Una nueva exposición en el Museo del Romanticismo, titulada «Cosas tenidas por pequeñeces», abre un diálogo fascinante entre el arte textil y la intimidad femenina del siglo XIX. A partir del 30 de mayo hasta el 21 de septiembre, esta muestra busca rescatar del olvido esos pequeños objetos del hogar, como casas de muñecas y trabajos textiles, que han sido desestimados por la historiografía oficial. Con el lema de «Memoria, tejidos, museos», el proyecto curatorial de Selina Blasco y Patricia Molins, apoyado por Las Hijas de Felipe, pretende dar voz a esos detalles cotidianos que formaron parte integral de la vida diaria de las mujeres de la época, revelando su importancia en la construcción de espacios de refugio emocional y autonomía personal.
A diferencia de la organización clásica de museos en España, que se han centrado en colecciones aristocráticas y han dejado poco espacio para las experiencias femeninas, esta exposición propone un enfoque innovador al destacar el textil como forma de expresión artística y de resistencia. Las piezas en exhibición, desde un Tresillo de 1890 hasta delicados textiles, son acompañadas de relatos que contextualizan su significado en el marco literario del siglo XIX, gracias a la colaboración de Las Hijas de Felipe, quienes han incluido lecturas de obras literarias contemporáneas que conectan con el universo de las piezas. Este diálogo literario-textil no solo enriquece la experiencia museográfica, sino que también subraya la importancia de las actividades domésticas como manifestaciones culturales esenciales.
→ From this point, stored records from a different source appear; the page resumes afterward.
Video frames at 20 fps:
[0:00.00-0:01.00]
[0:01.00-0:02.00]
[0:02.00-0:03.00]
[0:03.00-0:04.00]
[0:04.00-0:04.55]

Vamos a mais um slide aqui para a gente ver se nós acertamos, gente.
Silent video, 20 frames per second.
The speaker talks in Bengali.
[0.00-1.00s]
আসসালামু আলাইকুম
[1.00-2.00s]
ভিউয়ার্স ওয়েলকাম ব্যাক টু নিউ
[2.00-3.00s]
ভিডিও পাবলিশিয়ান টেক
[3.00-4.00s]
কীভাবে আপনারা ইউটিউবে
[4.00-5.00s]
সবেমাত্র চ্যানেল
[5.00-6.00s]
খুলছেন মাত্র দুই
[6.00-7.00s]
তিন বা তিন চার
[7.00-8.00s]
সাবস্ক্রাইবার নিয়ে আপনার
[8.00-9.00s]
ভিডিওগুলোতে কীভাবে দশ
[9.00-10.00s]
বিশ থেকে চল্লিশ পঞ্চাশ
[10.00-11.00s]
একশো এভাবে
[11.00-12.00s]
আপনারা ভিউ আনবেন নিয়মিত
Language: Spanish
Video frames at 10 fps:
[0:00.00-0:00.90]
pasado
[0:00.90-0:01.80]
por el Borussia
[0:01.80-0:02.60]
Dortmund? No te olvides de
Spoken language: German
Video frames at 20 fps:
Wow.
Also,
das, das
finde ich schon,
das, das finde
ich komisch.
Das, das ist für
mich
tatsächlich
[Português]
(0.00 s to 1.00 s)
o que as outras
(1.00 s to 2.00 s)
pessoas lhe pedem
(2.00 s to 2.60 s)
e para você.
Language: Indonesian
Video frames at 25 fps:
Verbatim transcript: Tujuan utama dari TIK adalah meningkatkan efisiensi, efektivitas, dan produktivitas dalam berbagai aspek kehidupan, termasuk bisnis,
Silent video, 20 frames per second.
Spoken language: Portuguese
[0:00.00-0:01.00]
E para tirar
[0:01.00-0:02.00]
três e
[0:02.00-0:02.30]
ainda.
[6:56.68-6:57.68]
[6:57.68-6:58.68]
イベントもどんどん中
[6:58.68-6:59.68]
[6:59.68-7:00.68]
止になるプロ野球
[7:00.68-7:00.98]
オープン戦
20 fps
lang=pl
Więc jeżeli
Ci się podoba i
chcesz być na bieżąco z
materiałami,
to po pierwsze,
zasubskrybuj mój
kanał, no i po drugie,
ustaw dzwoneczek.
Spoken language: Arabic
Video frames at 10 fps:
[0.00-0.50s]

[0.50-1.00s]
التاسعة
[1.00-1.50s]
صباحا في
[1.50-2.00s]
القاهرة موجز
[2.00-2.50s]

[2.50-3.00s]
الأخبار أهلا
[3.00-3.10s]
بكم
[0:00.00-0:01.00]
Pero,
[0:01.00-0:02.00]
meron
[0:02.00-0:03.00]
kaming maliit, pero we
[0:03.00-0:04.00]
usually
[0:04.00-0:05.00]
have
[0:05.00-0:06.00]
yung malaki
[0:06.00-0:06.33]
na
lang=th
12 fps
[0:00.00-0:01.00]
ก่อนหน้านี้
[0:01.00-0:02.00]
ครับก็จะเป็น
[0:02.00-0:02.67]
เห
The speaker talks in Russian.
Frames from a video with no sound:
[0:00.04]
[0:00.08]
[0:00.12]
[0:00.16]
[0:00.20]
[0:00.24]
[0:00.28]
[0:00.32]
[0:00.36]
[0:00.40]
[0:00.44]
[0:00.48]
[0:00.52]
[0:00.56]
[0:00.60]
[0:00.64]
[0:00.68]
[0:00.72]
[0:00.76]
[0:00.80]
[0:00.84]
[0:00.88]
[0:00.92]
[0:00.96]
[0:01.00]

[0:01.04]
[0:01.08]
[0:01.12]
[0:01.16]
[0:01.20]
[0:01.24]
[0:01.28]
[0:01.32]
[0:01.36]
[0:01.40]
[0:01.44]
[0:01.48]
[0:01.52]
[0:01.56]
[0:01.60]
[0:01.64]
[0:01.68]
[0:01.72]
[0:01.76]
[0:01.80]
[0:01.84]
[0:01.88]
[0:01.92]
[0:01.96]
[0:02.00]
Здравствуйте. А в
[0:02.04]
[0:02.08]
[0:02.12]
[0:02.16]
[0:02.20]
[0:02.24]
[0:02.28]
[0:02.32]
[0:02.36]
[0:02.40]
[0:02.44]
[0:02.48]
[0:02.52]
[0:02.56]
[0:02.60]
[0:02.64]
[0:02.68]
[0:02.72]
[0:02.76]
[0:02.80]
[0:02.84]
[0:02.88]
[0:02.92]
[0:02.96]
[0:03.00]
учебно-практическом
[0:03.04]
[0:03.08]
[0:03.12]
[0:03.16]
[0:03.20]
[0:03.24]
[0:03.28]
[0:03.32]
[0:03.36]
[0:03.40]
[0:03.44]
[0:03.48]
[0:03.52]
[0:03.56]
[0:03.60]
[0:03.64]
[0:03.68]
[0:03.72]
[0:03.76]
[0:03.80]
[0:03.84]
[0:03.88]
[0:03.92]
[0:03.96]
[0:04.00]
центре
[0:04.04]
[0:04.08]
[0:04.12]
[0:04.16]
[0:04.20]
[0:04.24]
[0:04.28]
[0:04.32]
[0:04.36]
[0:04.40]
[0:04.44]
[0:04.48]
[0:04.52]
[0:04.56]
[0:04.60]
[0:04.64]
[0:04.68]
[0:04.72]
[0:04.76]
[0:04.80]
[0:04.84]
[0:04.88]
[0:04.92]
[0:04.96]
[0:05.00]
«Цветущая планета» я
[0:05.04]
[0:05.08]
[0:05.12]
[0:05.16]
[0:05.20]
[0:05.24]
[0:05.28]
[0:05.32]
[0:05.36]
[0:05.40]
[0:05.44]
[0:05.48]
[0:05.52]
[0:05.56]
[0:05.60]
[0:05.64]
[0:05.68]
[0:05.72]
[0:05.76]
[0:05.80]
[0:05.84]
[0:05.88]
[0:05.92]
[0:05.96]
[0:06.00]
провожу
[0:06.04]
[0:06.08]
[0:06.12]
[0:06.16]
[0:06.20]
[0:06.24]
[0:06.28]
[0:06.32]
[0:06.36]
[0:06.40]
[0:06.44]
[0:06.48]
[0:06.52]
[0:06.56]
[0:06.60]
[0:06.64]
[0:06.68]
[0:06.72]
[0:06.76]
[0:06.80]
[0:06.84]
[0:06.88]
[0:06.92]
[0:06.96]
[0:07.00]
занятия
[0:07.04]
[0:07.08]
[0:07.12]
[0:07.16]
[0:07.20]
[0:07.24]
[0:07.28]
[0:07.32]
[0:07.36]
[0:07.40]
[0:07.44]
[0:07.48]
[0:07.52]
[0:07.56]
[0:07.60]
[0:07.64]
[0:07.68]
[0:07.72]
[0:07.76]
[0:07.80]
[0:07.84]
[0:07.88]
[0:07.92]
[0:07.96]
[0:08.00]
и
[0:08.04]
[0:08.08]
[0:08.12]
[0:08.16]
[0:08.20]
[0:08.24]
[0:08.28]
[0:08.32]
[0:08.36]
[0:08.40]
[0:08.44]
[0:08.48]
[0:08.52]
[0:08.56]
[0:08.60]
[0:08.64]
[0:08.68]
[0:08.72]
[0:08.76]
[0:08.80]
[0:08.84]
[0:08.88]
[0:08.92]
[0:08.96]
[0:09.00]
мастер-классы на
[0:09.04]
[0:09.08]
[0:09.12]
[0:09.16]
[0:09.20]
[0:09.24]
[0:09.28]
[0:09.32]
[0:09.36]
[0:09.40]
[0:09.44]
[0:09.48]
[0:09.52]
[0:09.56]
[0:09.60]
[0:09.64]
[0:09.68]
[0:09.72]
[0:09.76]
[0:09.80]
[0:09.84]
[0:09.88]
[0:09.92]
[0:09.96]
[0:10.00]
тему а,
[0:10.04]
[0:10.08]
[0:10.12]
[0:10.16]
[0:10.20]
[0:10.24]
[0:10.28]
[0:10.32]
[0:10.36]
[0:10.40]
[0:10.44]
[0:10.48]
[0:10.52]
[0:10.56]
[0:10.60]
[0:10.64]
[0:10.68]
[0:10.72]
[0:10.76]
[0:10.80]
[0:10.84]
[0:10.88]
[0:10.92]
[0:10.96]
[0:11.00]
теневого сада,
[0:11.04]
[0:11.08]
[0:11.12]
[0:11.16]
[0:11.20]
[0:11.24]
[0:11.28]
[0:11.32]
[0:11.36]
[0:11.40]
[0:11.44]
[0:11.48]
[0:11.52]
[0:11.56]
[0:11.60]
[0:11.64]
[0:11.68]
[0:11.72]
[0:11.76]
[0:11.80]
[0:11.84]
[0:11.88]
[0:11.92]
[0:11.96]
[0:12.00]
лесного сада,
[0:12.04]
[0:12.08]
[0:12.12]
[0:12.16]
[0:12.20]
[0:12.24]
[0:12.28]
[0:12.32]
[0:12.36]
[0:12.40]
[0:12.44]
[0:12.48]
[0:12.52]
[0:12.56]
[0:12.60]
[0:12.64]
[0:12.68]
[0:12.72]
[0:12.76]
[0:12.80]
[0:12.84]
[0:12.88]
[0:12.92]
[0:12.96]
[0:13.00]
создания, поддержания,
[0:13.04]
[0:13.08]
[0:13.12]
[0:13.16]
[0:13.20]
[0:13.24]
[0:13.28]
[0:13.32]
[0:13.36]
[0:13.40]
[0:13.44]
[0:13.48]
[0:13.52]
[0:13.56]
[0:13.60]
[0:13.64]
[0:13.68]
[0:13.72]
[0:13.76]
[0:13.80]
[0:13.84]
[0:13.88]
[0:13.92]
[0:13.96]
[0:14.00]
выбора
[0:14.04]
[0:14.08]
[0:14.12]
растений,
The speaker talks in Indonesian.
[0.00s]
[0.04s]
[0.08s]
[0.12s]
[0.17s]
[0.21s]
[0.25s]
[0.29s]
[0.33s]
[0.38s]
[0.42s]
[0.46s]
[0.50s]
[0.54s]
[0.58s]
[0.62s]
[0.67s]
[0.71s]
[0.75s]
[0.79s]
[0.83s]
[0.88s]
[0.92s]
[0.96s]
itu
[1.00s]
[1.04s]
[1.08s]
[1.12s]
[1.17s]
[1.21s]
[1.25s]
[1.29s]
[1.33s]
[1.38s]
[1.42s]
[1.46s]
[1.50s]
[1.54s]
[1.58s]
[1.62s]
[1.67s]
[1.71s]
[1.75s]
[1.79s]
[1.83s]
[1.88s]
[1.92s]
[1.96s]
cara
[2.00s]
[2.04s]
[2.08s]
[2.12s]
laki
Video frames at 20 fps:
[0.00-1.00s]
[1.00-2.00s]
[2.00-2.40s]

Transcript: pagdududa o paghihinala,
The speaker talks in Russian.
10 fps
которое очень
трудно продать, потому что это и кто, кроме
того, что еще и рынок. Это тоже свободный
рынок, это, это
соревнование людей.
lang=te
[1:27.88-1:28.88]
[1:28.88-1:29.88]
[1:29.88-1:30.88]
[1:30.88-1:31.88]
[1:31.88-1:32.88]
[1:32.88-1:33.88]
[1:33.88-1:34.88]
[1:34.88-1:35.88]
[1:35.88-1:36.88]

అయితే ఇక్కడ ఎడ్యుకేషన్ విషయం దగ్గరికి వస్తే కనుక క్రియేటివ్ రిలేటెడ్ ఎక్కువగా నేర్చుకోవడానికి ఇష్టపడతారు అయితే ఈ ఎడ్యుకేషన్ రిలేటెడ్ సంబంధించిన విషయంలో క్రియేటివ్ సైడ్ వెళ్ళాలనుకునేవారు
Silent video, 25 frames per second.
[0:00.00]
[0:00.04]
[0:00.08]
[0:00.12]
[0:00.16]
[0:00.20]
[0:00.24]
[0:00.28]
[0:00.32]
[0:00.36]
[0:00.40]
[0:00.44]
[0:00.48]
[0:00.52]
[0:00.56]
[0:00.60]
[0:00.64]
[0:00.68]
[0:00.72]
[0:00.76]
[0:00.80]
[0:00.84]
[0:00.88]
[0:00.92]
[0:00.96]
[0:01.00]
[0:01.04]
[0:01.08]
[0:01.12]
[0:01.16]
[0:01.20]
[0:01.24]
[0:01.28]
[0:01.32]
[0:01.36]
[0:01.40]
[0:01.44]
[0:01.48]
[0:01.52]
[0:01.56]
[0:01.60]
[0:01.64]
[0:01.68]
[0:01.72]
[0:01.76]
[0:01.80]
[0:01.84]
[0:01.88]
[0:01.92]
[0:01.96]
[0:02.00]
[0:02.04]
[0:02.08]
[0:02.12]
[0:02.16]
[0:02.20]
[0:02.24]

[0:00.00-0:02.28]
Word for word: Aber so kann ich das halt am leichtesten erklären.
Además de la narrativa estética, estructuras temáticas como Devoción y lo lúdico, en la segunda parte de la exposición, ofrecen un espacio meditativo que invita a los visitantes a reflexionar sobre la experiencia de ser mujer durante el siglo XIX. Las piezas exhibidas, muchas de las cuales son obras incompletas, evocan una profunda conexión con el tiempo y el esfuerzo invertido. Como menciona Ana Garriga, estas obras no concluidas simbolizan “la sensación de pérdida: del tiempo, del hilo, y de todo lo que encapsulaban esas horas dedicadas a las labores”, lo que acerca al público a la realidad de las mujeres que, a través de estas pequeñas acciones, construyeron un refugio emocional en sus hogares.
La exposición también plantea preguntas sobre la relación entre el espacio doméstico y la identidad cultural en un contexto de inestabilidad, tanto social como política. Según Patricia Molins, el siglo XIX en España fue un periodo en el que la burguesía, enfrentándose a dificultades económicas, buscó consuelo en lo íntimo. Esta búsqueda de refugio se manifiesta a través de los objetos expuestos, que cuentan historias de unión, afecto y resiliencia, convirtiendo la casa en un santuario de la vida cotidiana. En este sentido, las obras textilizadas en la muestra se presentan no solo como artefactos visuales, sino como ecos de las vivencias y luchas de las mujeres de aquella época.
Finalmente, esta muestra logra un diálogo intertemporal al enfrentar piezas históricas con obras contemporáneas, como la Magdalena Penitente de Lucía Amor, donde la tradición textil se encuentra con técnicas modernas de bordado. Esta yuxtaposición no solo rinde homenaje a la historia del trabajo textil femenino, sino que también subraya su continuidad como forma de expresión artística. La exposición «Cosas tenidas por pequeñeces» se convierte así en un manifiesto que celebra la creatividad femenina y busca rescatar las memorias que se ocultan en las «pequeñeces» cotidianas, ofreciendo una nueva lectura del pasado que resuena con el presente.